Task> Could the listing below be returned exactly, with its pictures left out?

Supplied material>
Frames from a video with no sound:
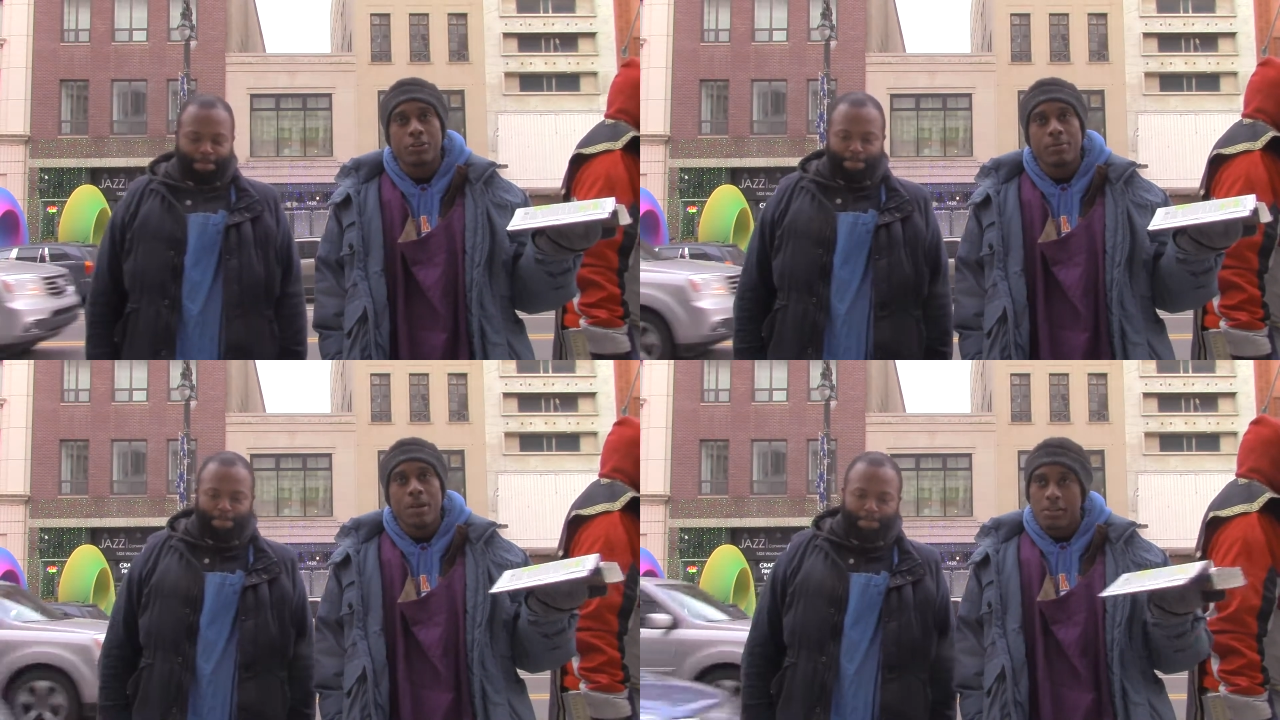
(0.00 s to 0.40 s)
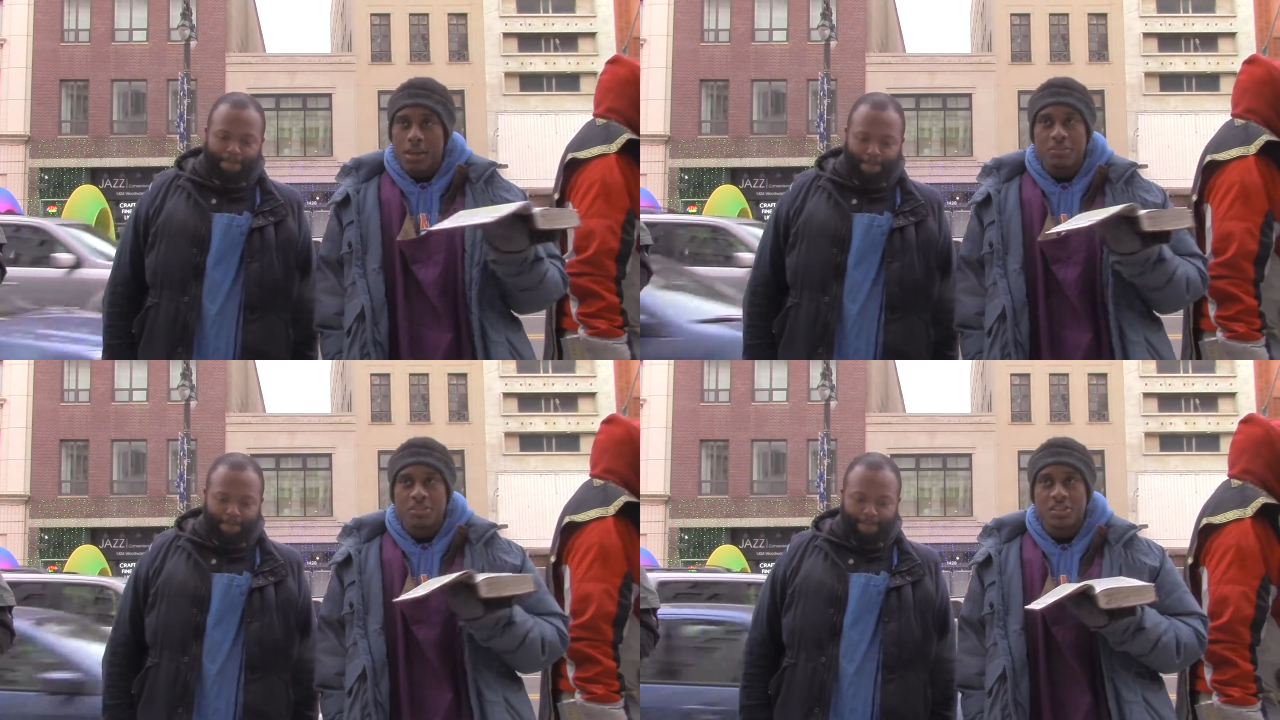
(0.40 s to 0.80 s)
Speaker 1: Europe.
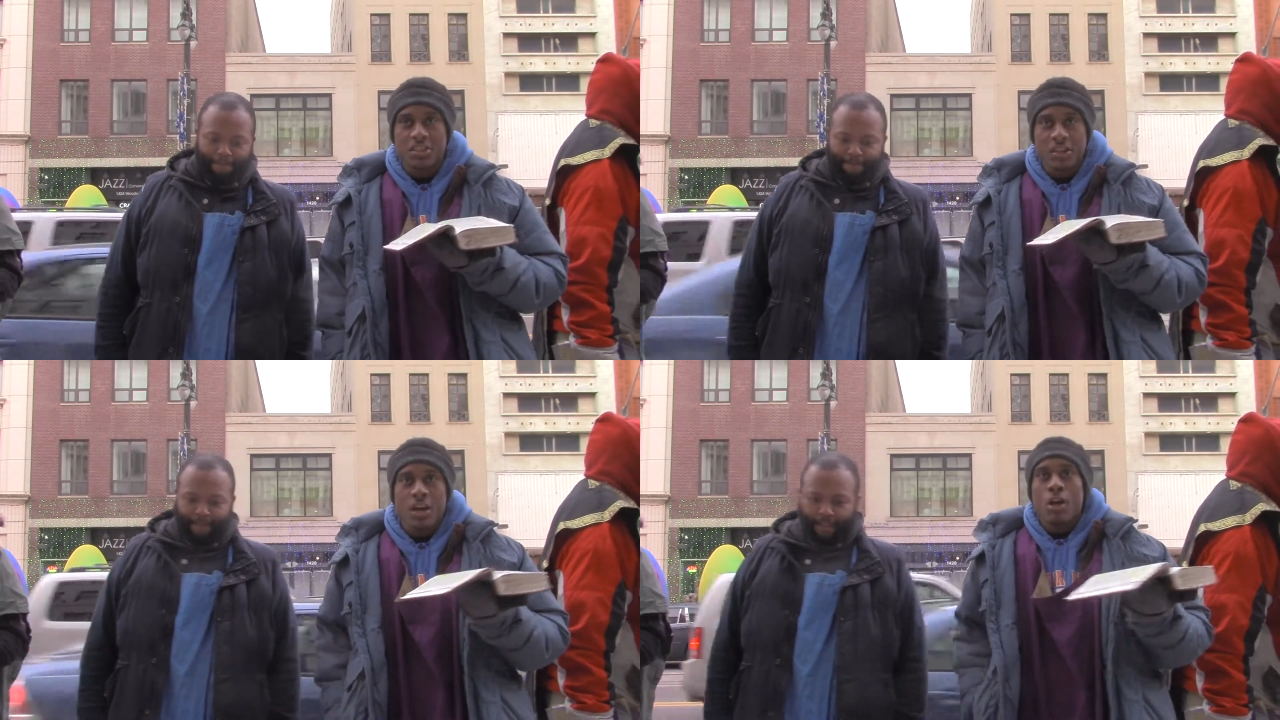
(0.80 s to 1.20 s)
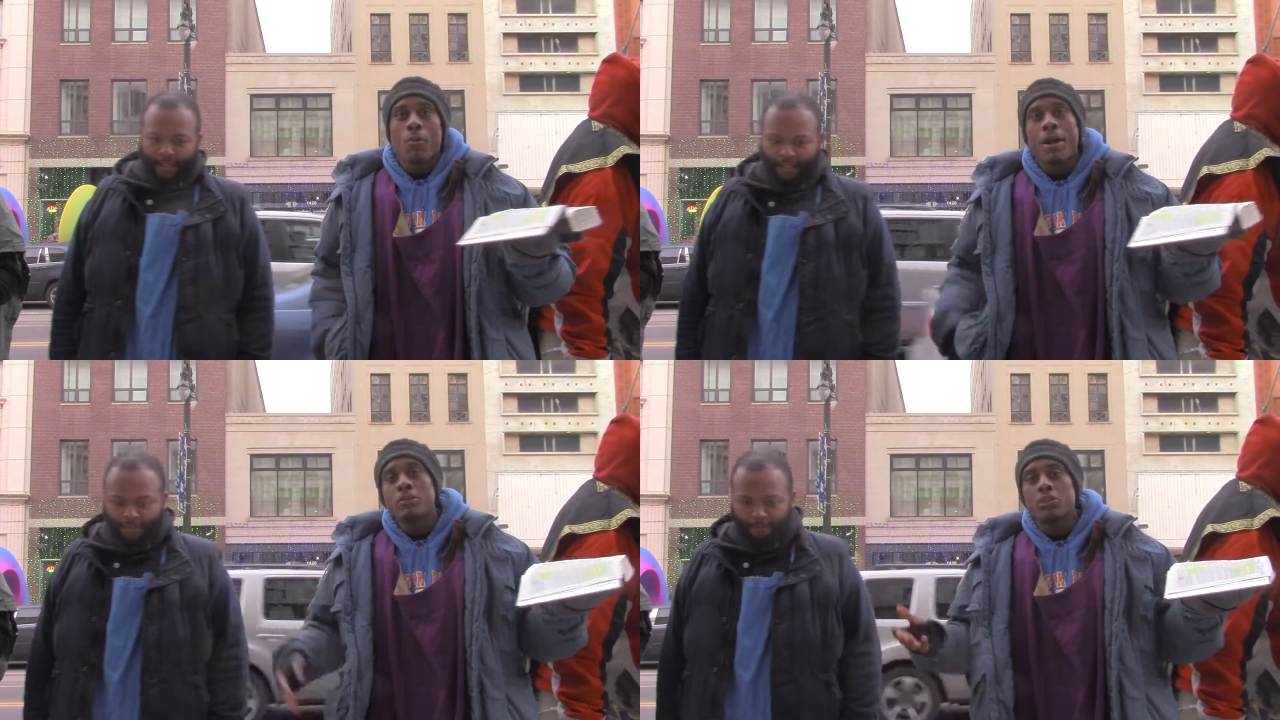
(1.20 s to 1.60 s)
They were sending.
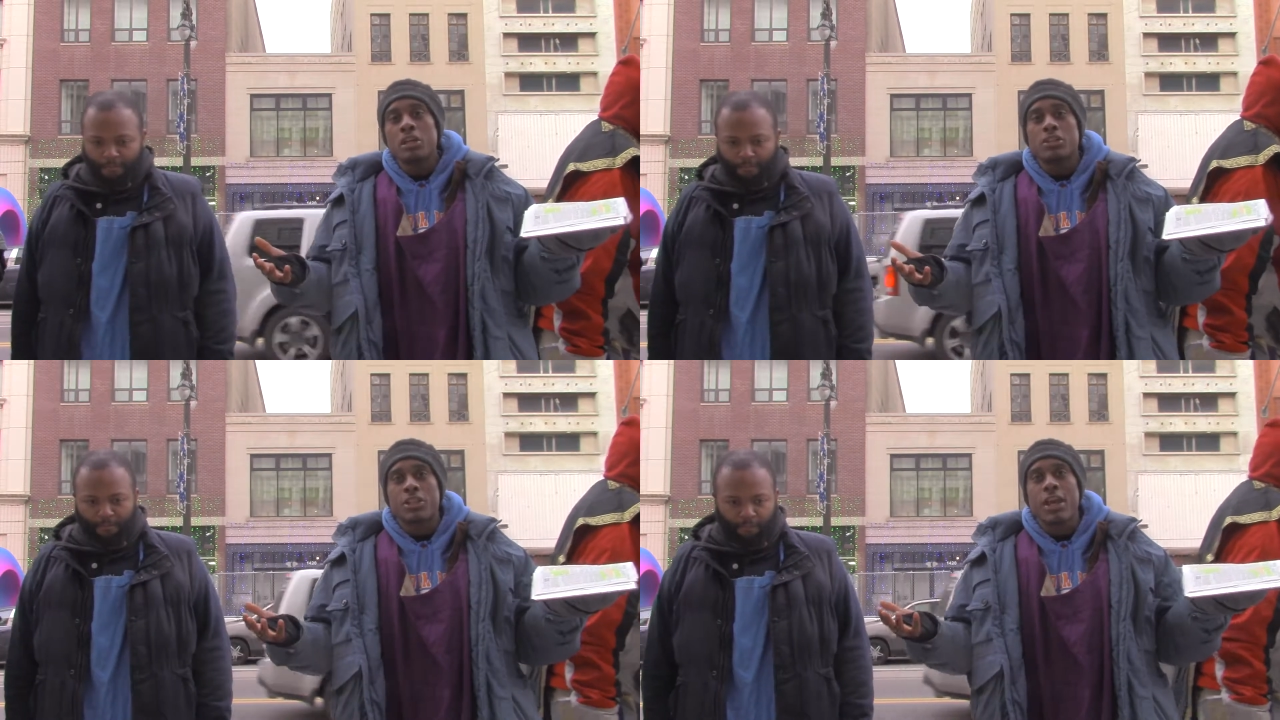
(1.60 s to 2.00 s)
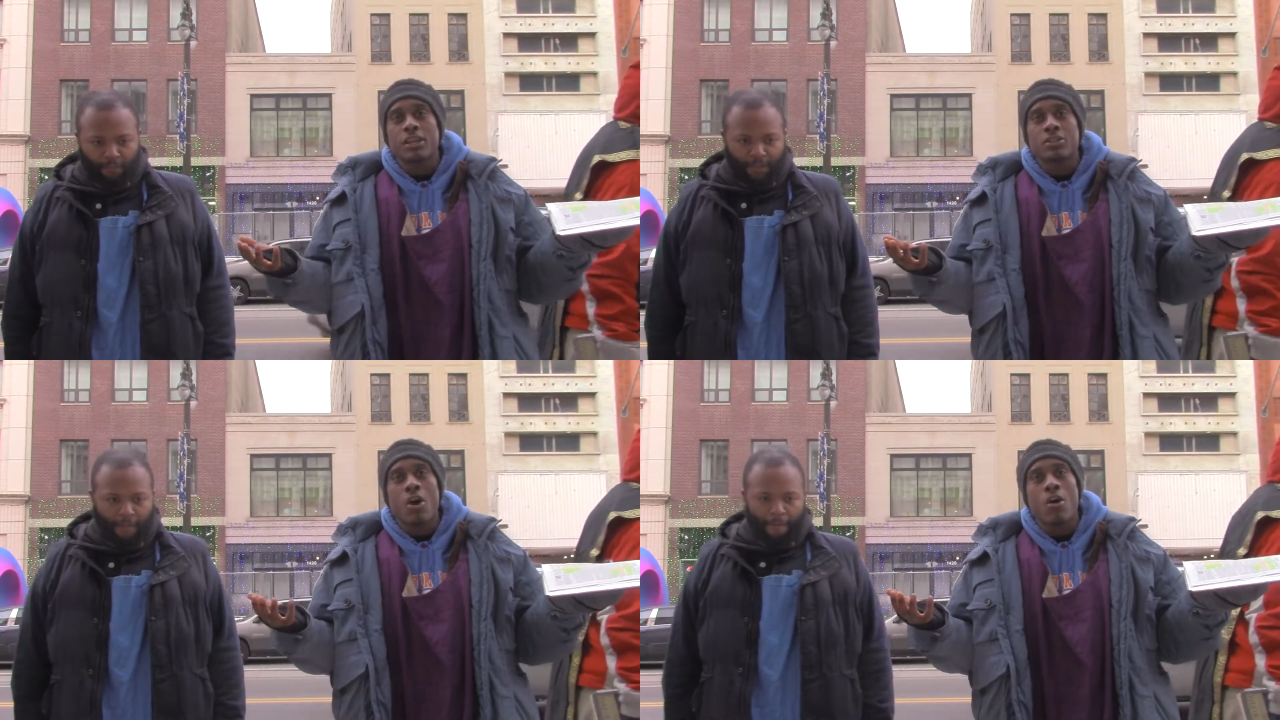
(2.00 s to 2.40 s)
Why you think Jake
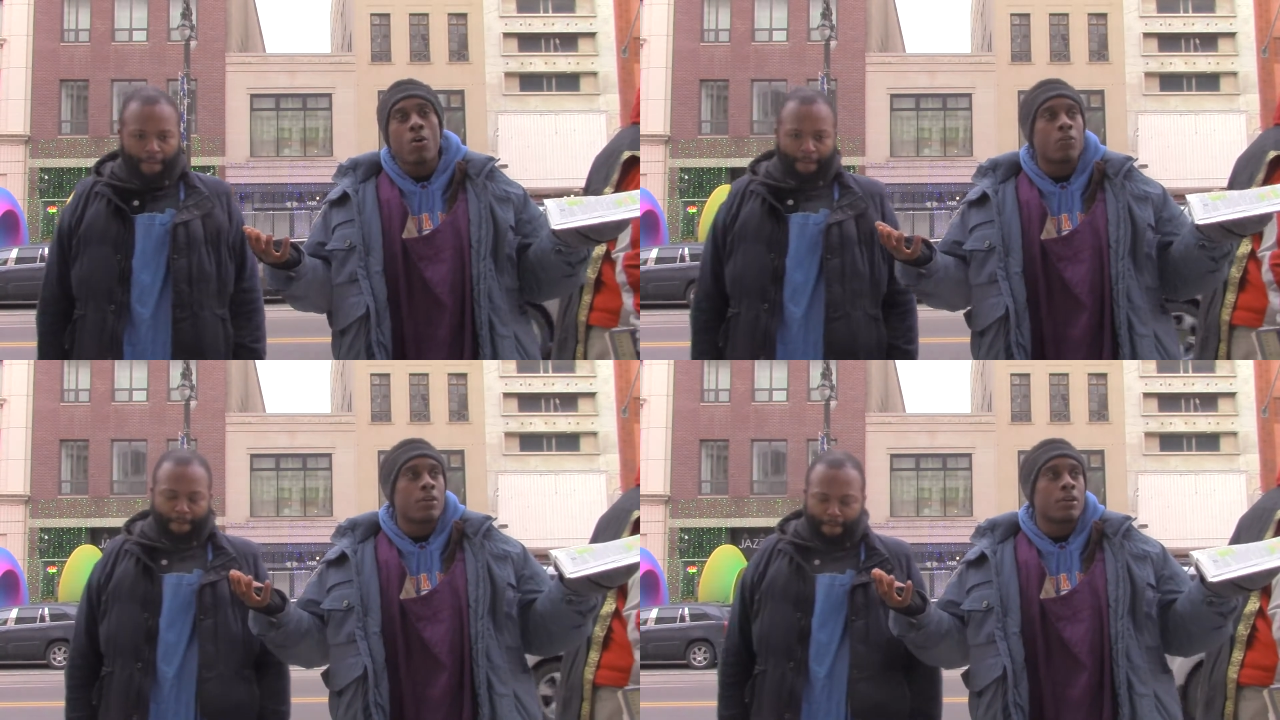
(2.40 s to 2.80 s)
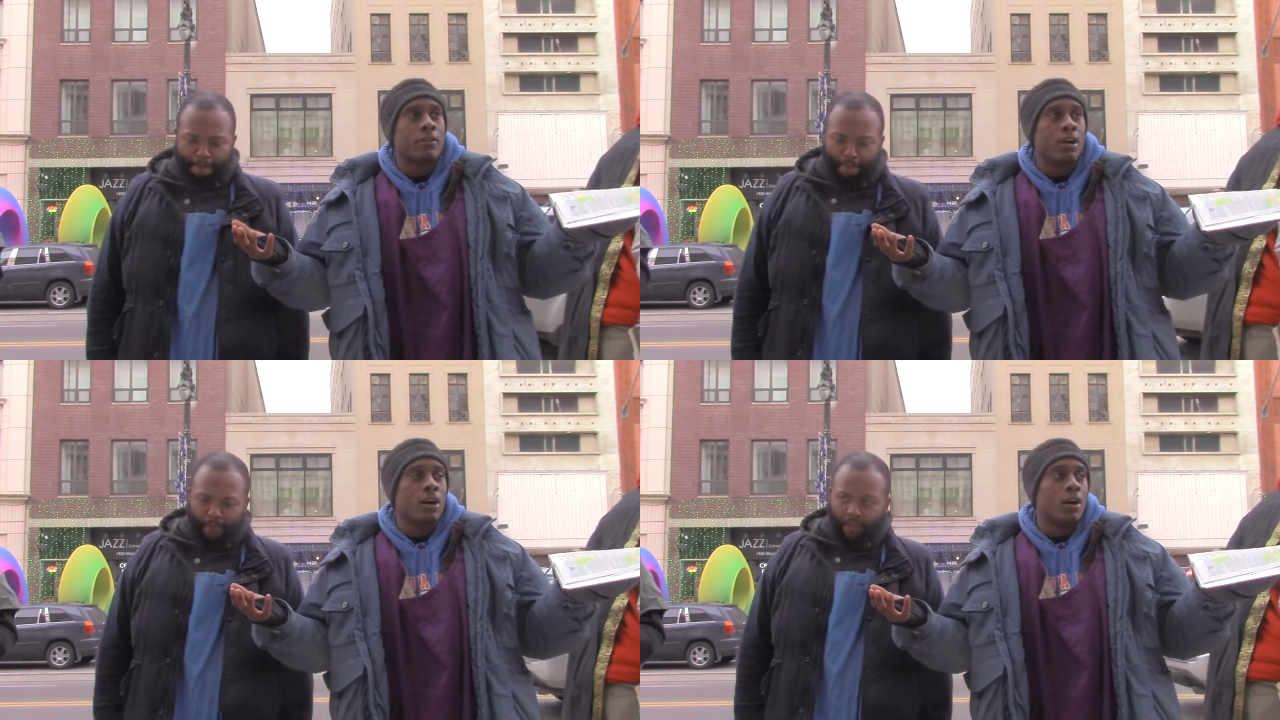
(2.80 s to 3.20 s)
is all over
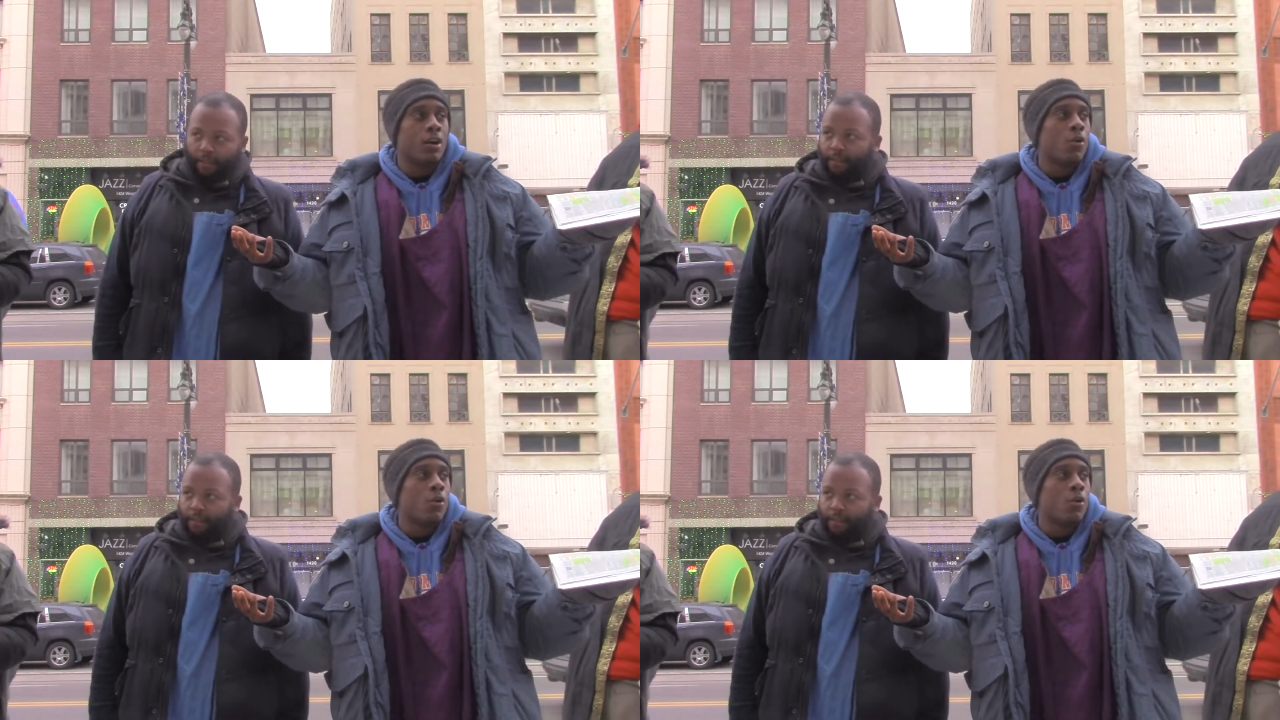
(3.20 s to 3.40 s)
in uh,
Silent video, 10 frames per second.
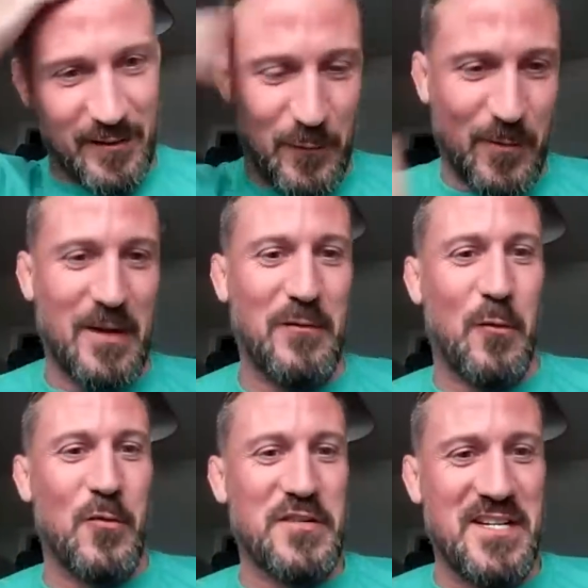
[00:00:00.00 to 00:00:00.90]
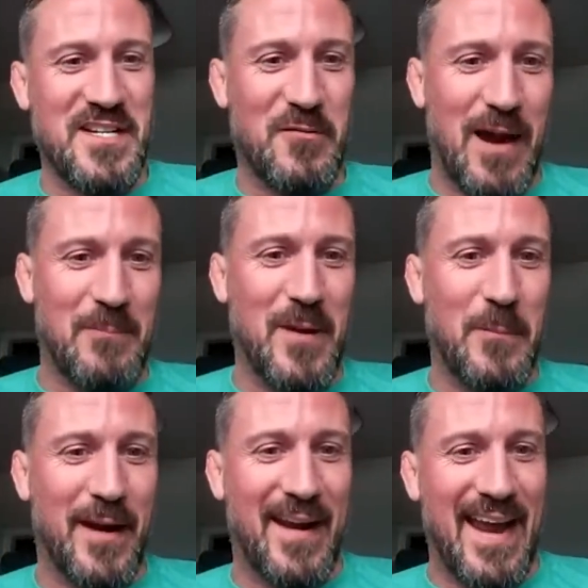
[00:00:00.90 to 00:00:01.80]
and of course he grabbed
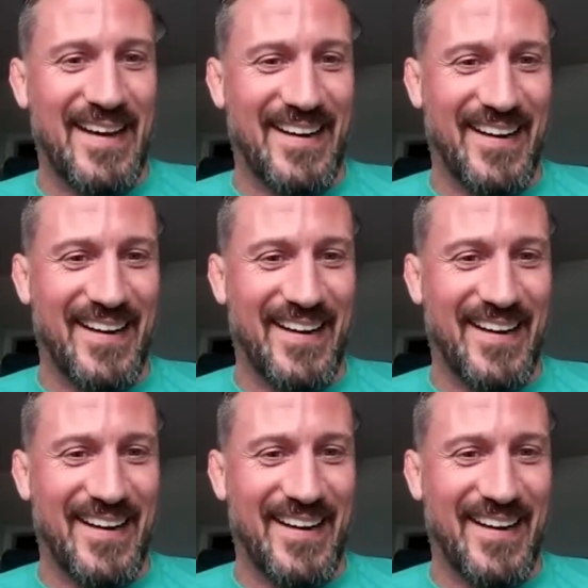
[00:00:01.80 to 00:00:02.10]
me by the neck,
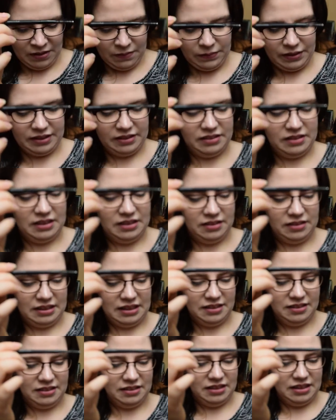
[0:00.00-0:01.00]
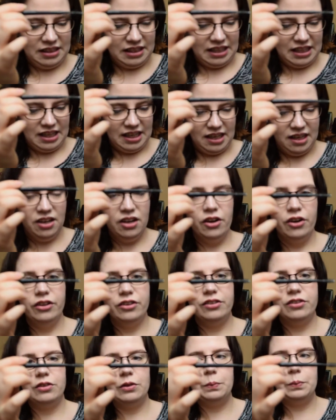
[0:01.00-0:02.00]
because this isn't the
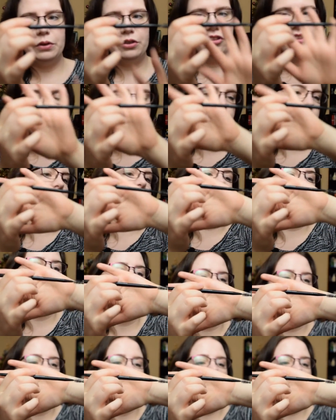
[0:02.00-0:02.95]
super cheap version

Problem solution>
Frames from a video with no sound:
(0.00 s to 0.40 s)
(0.40 s to 0.80 s)
Speaker 1: Europe.
(0.80 s to 1.20 s)
(1.20 s to 1.60 s)
They were sending.
(1.60 s to 2.00 s)
(2.00 s to 2.40 s)
Why you think Jake
(2.40 s to 2.80 s)
(2.80 s to 3.20 s)
is all over
(3.20 s to 3.40 s)
in uh,
Silent video, 10 frames per second.
[00:00:00.00 to 00:00:00.90]
[00:00:00.90 to 00:00:01.80]
and of course he grabbed
[00:00:01.80 to 00:00:02.10]
me by the neck,
[0:00.00-0:01.00]
[0:01.00-0:02.00]
because this isn't the
[0:02.00-0:02.95]
super cheap version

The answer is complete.